Stored data entries

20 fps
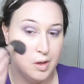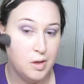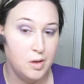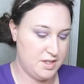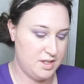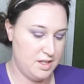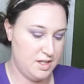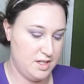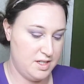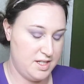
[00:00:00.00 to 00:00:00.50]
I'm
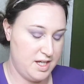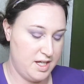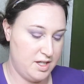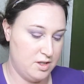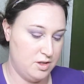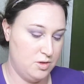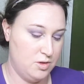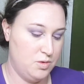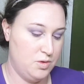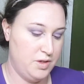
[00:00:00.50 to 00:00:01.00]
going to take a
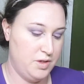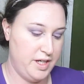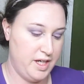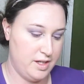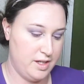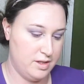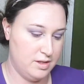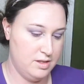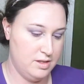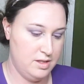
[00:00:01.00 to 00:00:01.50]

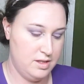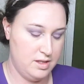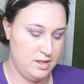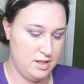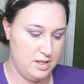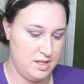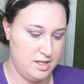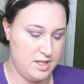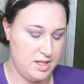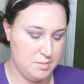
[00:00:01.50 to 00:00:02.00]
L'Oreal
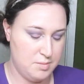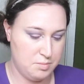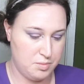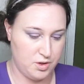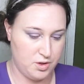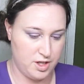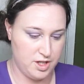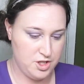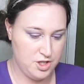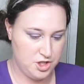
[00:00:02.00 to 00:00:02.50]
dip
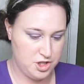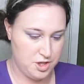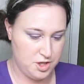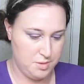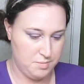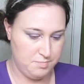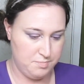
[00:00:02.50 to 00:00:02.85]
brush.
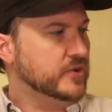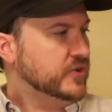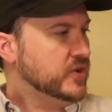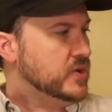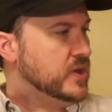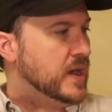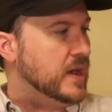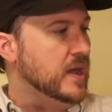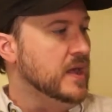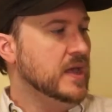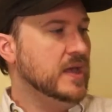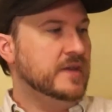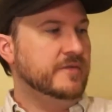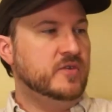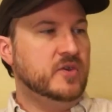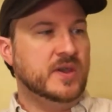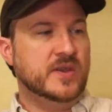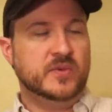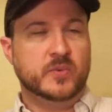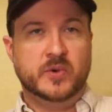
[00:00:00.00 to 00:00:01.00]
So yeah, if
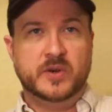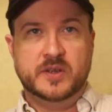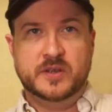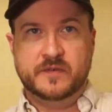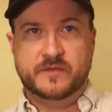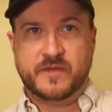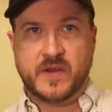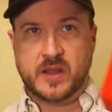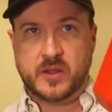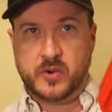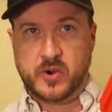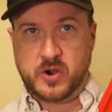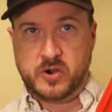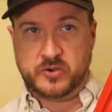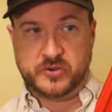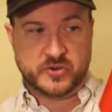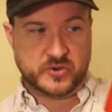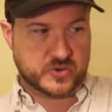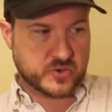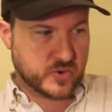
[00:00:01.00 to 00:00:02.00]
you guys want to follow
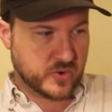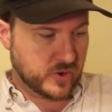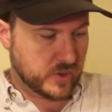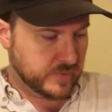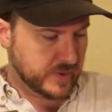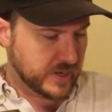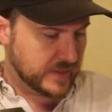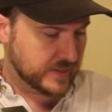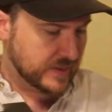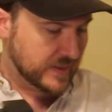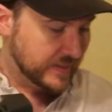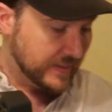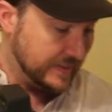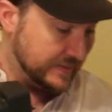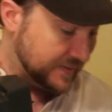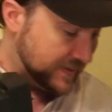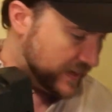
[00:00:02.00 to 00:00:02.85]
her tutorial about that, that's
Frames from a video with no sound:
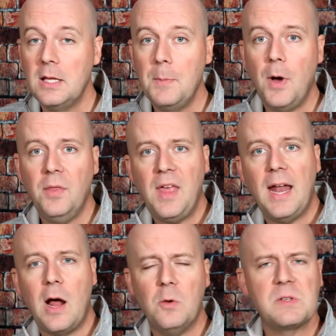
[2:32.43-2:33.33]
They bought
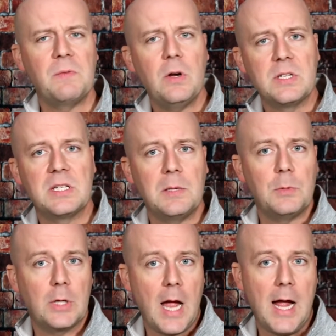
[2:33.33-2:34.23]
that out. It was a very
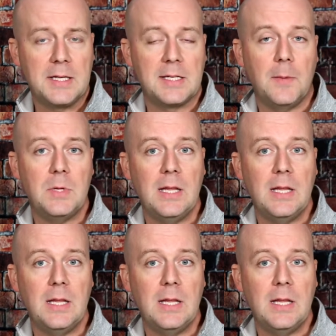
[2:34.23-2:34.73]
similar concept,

ACTION ITEM
Please set down each line of the data above exactly as written, without the pictures.

OUTPUT
20 fps
[00:00:00.00 to 00:00:00.50]
I'm
[00:00:00.50 to 00:00:01.00]
going to take a
[00:00:01.00 to 00:00:01.50]

[00:00:01.50 to 00:00:02.00]
L'Oreal
[00:00:02.00 to 00:00:02.50]
dip
[00:00:02.50 to 00:00:02.85]
brush.
[00:00:00.00 to 00:00:01.00]
So yeah, if
[00:00:01.00 to 00:00:02.00]
you guys want to follow
[00:00:02.00 to 00:00:02.85]
her tutorial about that, that's
Frames from a video with no sound:
[2:32.43-2:33.33]
They bought
[2:33.33-2:34.23]
that out. It was a very
[2:34.23-2:34.73]
similar concept,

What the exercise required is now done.